Она старалась высвободить свои руки, между тем как губы ее дрожали от невыносимых страданий.
Майнау в отчаянии отвернулся. Куда ни обращал он свой мысленный взор, всюду с неумолимой жестокостью, как в зеркале, видел в неприглядной наготе выходки, свойственные его дурной, испорченной натуре. Лиана помнила все его жестокие выражения. Он так умел блеснуть ими в разговоре! В обществе он не видел перед собой преград: он все бичевал, используя свое колкое остроумие, свою едкую насмешку. Но вот, столкнувшись с чистой, но по его вине ожесточившейся душой, этот блестящий светский человек потерпел полнейшее поражение. Молча протянул он руку к звонку, но Юлиана быстрым движением попыталась его остановить.
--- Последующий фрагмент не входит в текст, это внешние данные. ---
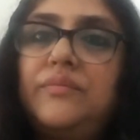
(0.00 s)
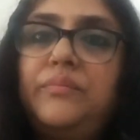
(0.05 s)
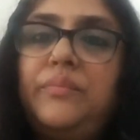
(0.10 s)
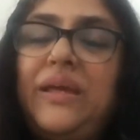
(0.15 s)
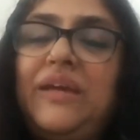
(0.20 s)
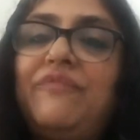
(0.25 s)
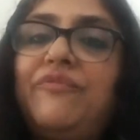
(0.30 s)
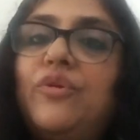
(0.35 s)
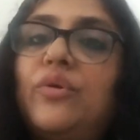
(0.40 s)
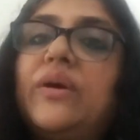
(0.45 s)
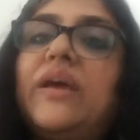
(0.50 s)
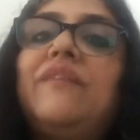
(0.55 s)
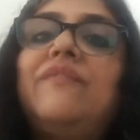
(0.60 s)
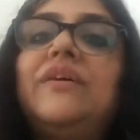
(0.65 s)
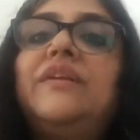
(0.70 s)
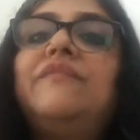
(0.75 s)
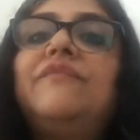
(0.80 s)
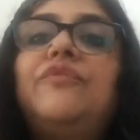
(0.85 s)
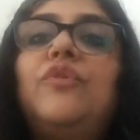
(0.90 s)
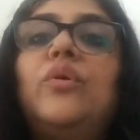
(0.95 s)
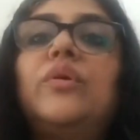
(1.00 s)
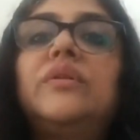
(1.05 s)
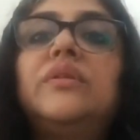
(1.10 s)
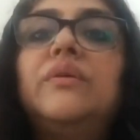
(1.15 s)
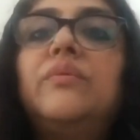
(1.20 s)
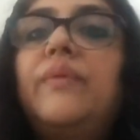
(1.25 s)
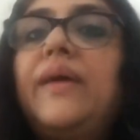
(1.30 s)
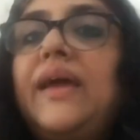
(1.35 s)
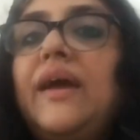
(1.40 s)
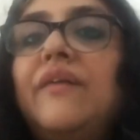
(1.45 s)
be forgiven for
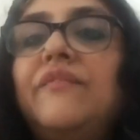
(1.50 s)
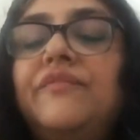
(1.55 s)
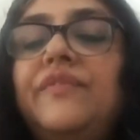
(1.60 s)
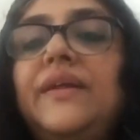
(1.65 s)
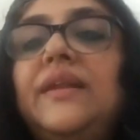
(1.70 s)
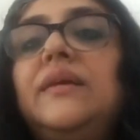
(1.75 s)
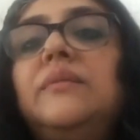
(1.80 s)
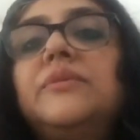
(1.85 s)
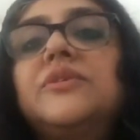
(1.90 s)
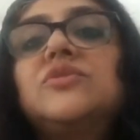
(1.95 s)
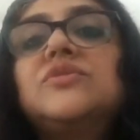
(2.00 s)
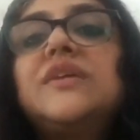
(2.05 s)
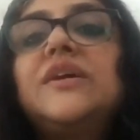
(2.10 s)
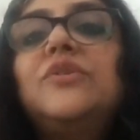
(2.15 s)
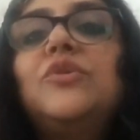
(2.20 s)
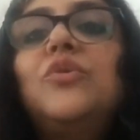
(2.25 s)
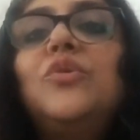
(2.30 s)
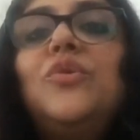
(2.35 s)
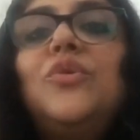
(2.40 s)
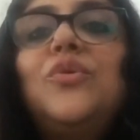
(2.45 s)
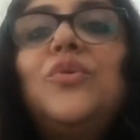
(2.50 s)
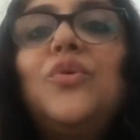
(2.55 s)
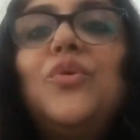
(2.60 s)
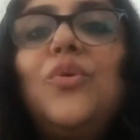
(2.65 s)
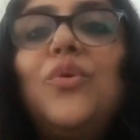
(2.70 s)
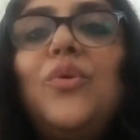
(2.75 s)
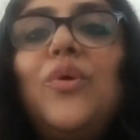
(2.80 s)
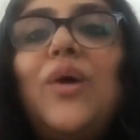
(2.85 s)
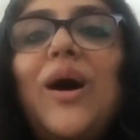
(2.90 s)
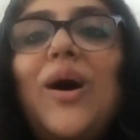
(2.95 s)
the way I'm feeling, because I don't
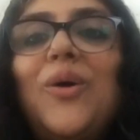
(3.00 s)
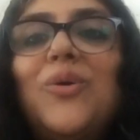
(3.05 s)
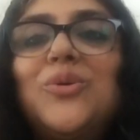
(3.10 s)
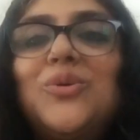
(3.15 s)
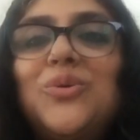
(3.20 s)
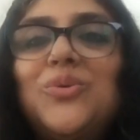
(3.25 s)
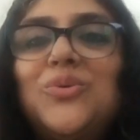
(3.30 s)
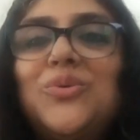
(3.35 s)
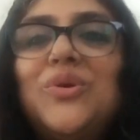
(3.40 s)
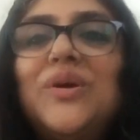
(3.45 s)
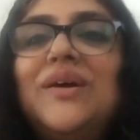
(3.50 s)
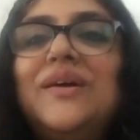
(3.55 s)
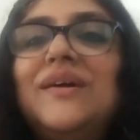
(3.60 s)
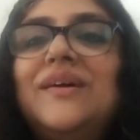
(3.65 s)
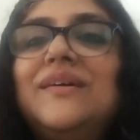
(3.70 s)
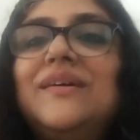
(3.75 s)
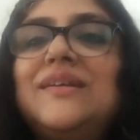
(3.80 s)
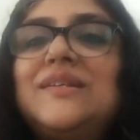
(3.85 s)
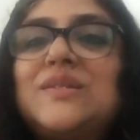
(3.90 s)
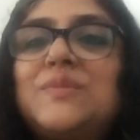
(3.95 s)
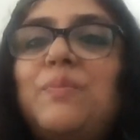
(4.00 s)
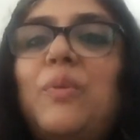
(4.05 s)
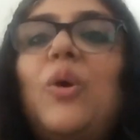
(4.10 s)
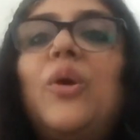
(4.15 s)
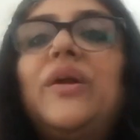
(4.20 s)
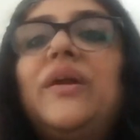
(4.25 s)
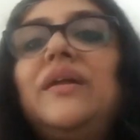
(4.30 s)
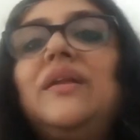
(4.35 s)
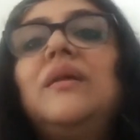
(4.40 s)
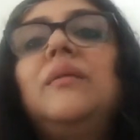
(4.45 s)
know how to
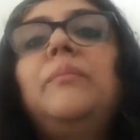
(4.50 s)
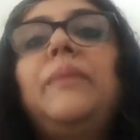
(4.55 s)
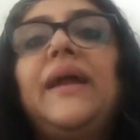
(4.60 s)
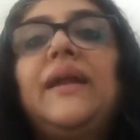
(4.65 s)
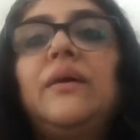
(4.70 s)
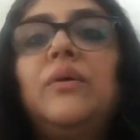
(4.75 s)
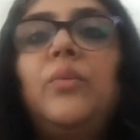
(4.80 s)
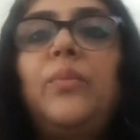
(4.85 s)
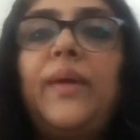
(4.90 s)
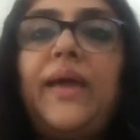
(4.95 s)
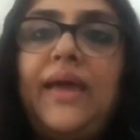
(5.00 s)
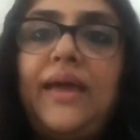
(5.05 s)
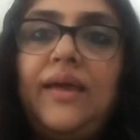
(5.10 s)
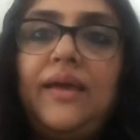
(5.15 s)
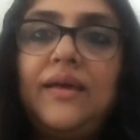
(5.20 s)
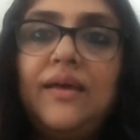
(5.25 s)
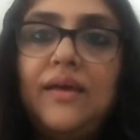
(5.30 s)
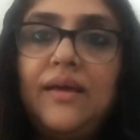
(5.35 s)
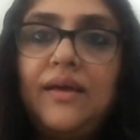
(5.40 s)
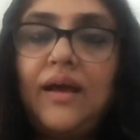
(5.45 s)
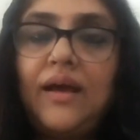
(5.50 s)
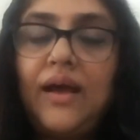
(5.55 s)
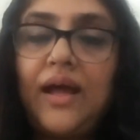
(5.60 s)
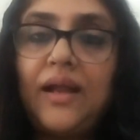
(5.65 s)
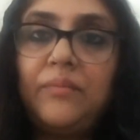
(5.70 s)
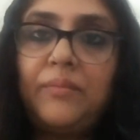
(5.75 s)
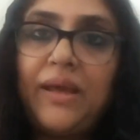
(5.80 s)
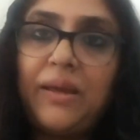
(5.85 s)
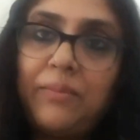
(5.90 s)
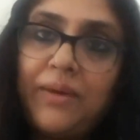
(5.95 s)
respond in a better way,
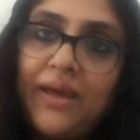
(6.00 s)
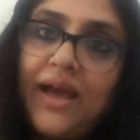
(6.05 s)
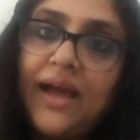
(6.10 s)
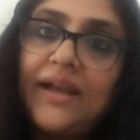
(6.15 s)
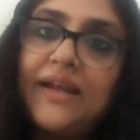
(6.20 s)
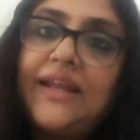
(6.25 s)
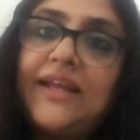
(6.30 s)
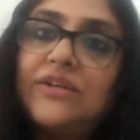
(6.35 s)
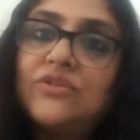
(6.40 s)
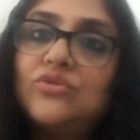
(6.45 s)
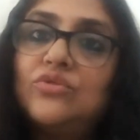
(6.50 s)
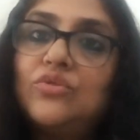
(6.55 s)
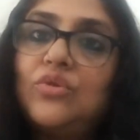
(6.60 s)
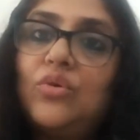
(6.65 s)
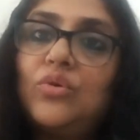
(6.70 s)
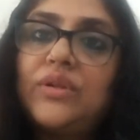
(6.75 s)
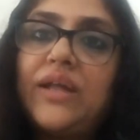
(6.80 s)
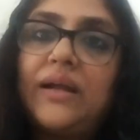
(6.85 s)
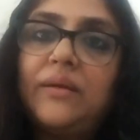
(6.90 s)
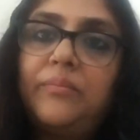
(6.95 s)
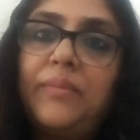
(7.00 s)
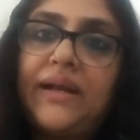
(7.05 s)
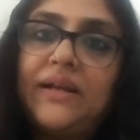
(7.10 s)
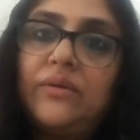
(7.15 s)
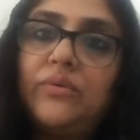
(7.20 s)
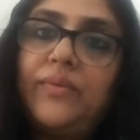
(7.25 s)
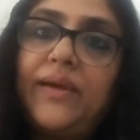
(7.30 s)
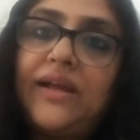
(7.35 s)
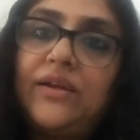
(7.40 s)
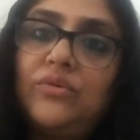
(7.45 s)
and maybe I need to know that
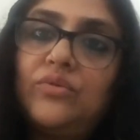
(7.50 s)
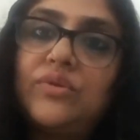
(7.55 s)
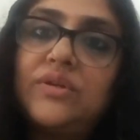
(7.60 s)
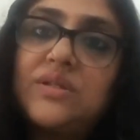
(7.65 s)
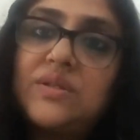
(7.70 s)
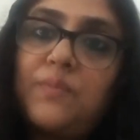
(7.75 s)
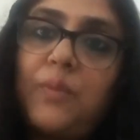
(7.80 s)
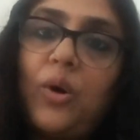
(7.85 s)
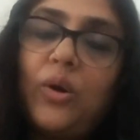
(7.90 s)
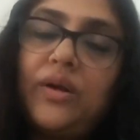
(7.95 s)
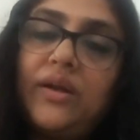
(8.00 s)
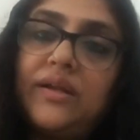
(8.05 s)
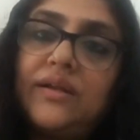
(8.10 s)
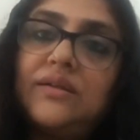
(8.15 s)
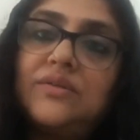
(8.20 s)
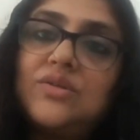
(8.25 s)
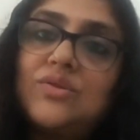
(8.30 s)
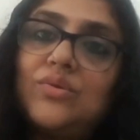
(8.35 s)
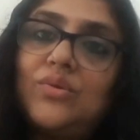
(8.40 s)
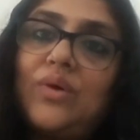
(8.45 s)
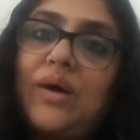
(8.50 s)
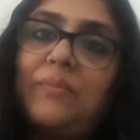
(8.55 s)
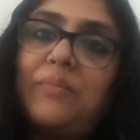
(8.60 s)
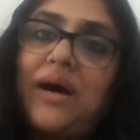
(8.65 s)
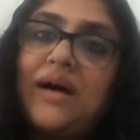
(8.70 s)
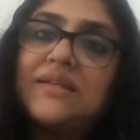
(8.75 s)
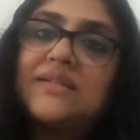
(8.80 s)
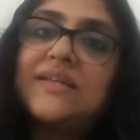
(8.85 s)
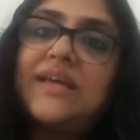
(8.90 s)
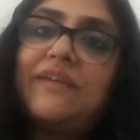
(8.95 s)
better way to respond in. So
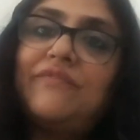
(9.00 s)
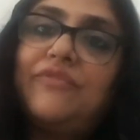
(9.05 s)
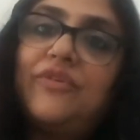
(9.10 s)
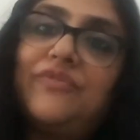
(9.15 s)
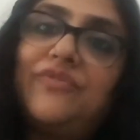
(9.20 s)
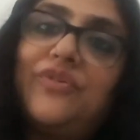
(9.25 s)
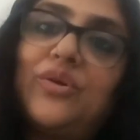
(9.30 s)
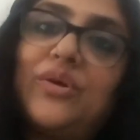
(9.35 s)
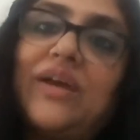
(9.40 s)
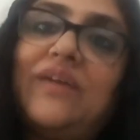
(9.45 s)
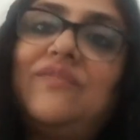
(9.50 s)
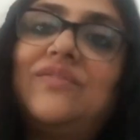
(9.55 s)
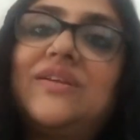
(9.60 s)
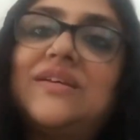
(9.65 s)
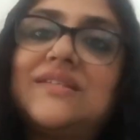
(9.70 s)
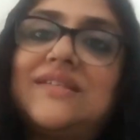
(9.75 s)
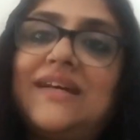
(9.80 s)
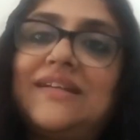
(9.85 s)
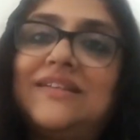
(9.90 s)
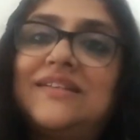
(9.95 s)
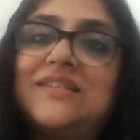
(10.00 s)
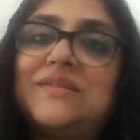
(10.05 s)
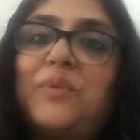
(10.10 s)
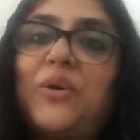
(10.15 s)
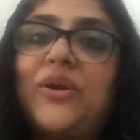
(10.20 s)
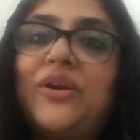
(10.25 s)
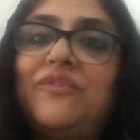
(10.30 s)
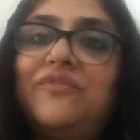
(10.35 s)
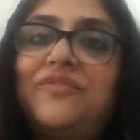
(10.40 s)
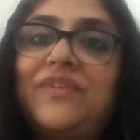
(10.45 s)
I'm asking for forgiveness at this
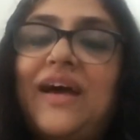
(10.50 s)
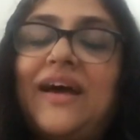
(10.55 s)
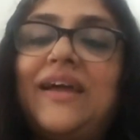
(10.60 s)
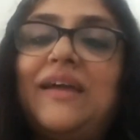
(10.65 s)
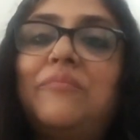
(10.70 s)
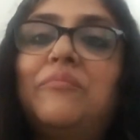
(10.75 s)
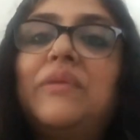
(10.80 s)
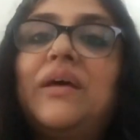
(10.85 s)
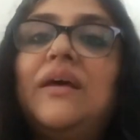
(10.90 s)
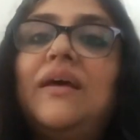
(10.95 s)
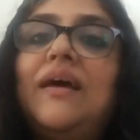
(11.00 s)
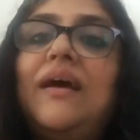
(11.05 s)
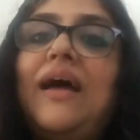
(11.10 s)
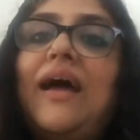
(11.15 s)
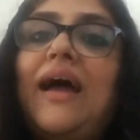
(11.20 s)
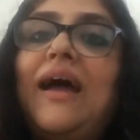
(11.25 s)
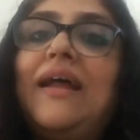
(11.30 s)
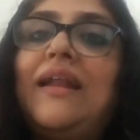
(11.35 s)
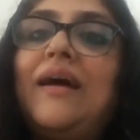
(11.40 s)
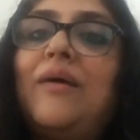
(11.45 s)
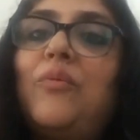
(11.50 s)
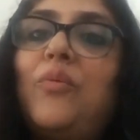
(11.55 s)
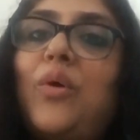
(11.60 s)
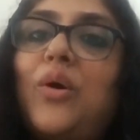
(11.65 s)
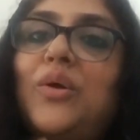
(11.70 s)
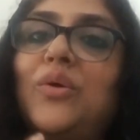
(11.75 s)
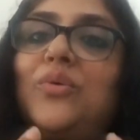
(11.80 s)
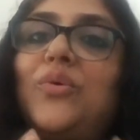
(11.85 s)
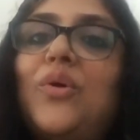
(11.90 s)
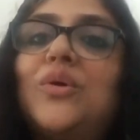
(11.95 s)
point of time, and I
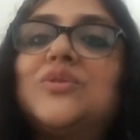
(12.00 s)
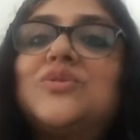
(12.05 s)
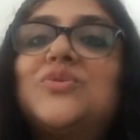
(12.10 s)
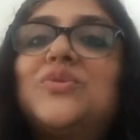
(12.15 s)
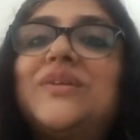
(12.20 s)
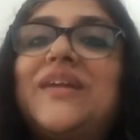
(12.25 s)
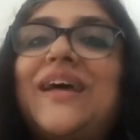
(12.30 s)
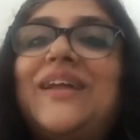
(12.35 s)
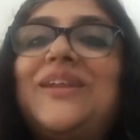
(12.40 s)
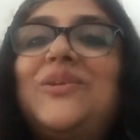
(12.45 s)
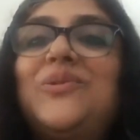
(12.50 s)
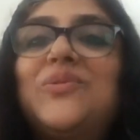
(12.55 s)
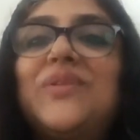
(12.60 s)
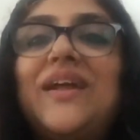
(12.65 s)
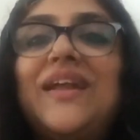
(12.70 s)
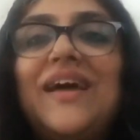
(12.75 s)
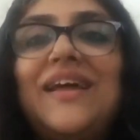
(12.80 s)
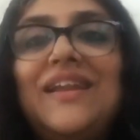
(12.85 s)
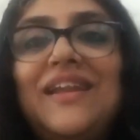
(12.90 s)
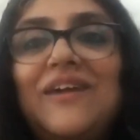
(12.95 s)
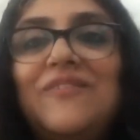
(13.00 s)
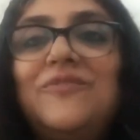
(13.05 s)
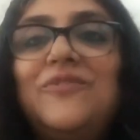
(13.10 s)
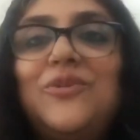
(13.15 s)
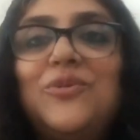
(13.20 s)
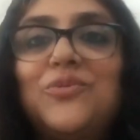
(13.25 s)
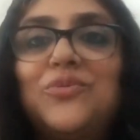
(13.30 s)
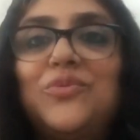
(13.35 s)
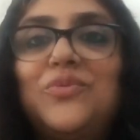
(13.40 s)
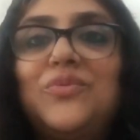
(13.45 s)
want to also tell you that I love
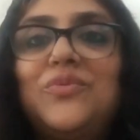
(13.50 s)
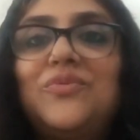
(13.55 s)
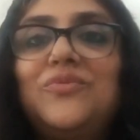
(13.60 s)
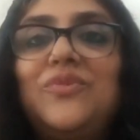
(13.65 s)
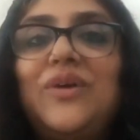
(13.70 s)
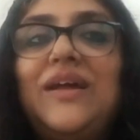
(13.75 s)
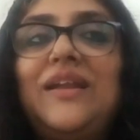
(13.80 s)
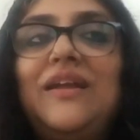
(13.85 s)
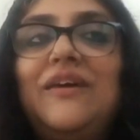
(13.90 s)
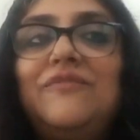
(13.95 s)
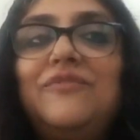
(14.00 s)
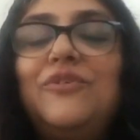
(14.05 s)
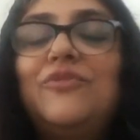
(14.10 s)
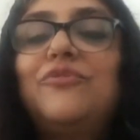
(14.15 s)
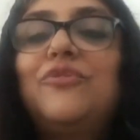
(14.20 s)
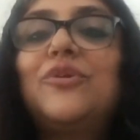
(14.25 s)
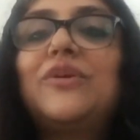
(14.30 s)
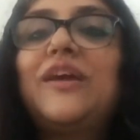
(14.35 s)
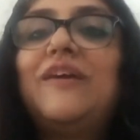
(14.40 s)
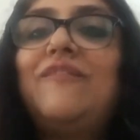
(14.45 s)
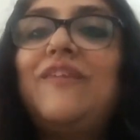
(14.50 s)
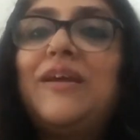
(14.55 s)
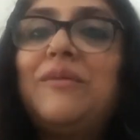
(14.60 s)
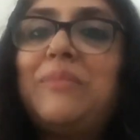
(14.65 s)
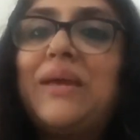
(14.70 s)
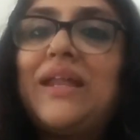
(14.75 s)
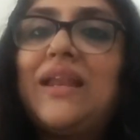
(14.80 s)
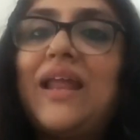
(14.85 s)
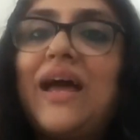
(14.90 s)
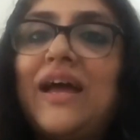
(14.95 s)
you, I love you for
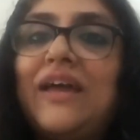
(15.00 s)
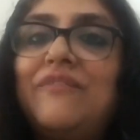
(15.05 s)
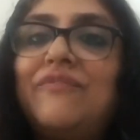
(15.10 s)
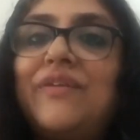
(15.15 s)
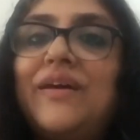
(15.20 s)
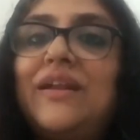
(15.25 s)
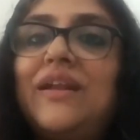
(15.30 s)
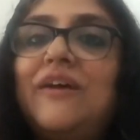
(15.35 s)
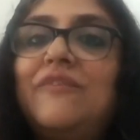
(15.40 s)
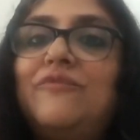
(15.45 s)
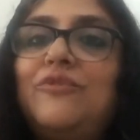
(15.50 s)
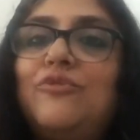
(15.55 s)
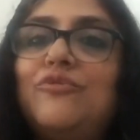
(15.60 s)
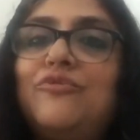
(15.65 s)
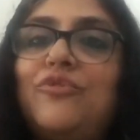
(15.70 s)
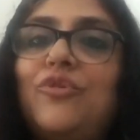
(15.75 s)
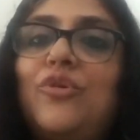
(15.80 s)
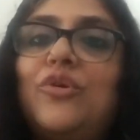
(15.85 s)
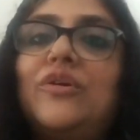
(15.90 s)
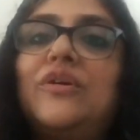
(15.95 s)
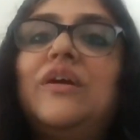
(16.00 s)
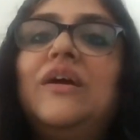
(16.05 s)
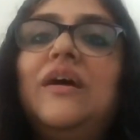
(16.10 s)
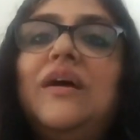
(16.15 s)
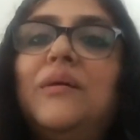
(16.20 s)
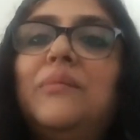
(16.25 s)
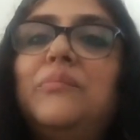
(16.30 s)
giving me life, I love you for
— Не делай этого, Майнау! Я не поеду с тобой, — сказала она мрачно и решительно. — К чему везти все эти неприятности в Рюдисдорф? Я не должна допустить этого хотя бы ради моего милого робкого Магнуса, которого эти отвратительные сцены сильно огорчили бы. А мама?.. Мне предстоит по моем возвращении вступить в жестокую борьбу с ней, но я предпочитаю, чтобы это не происходило в твоем присутствии. Она, конечно же, примет твою сторону, и в ее глазах я останусь виновной до конца жизни; ты, которому все завидуют и кого все носят на руках, — владелец Шенверта, Волькерсгаузена и прочего, и я — девушка из обедневшей семьи, едва ли имеющая право на каноникат[22]. И ведь я сама виновата в том, что не сумела сохранить завидного положения! — При этих словах горькая, раздирающая душу улыбка мелькнула на губах молодой женщины. — Вот именно поэтому-то мама употребит все усилия, чтобы воспрепятствовать нашему разводу, а ведь мы оба только того и добиваемся.
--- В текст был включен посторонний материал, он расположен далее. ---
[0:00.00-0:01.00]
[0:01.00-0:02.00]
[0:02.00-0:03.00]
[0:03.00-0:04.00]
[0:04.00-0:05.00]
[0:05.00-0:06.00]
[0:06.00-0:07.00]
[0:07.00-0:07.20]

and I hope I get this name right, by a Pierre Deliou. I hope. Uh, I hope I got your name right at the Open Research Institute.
— В самом деле, Юлиана? — Он нервно засмеялся. — Если я захочу силой получить то, чего мне ни за что не хотят дать добровольно, то поручу твоей матери рассудить нас, но пока пусть Ульрика останется высшей инстанцией… Я открою ей во всех подробностях свою неизмеримую вину. Я расскажу ей, как царственная кокетка играла мной и как ее предательство сделало меня таким, каков я теперь, — легкомысленным насмешником, бессовестно играющим чувствами женщин, беспокойным бродягой, который бросался в вихрь недостойных наслаждений, чтобы забыть об оскорблении, нанесенном его самолюбию и мужской гордости. Пусть Ульрика узнает также и то, что я не имел ни малейшего сочувствия к предательнице и жаждал мести. Может быть, Ульрика разглядит что-то другое в душе раздраженного и глубоко оскорбленного человека… Я скажу ей: «Это правда, Ульрика, я действительно женился на твоей сестре для того, чтобы отплатить герцогине ее же монетой и удовлетворить жажду мести, но также и для того, чтобы избавиться наконец от ненавистной страсти, которую питала ко мне эта женщина».
Он замолчал в надежде услышать хоть одно одобряющее слово, но губы молодой женщины не шевельнулись — казалось, она окаменела, услышав эти признания.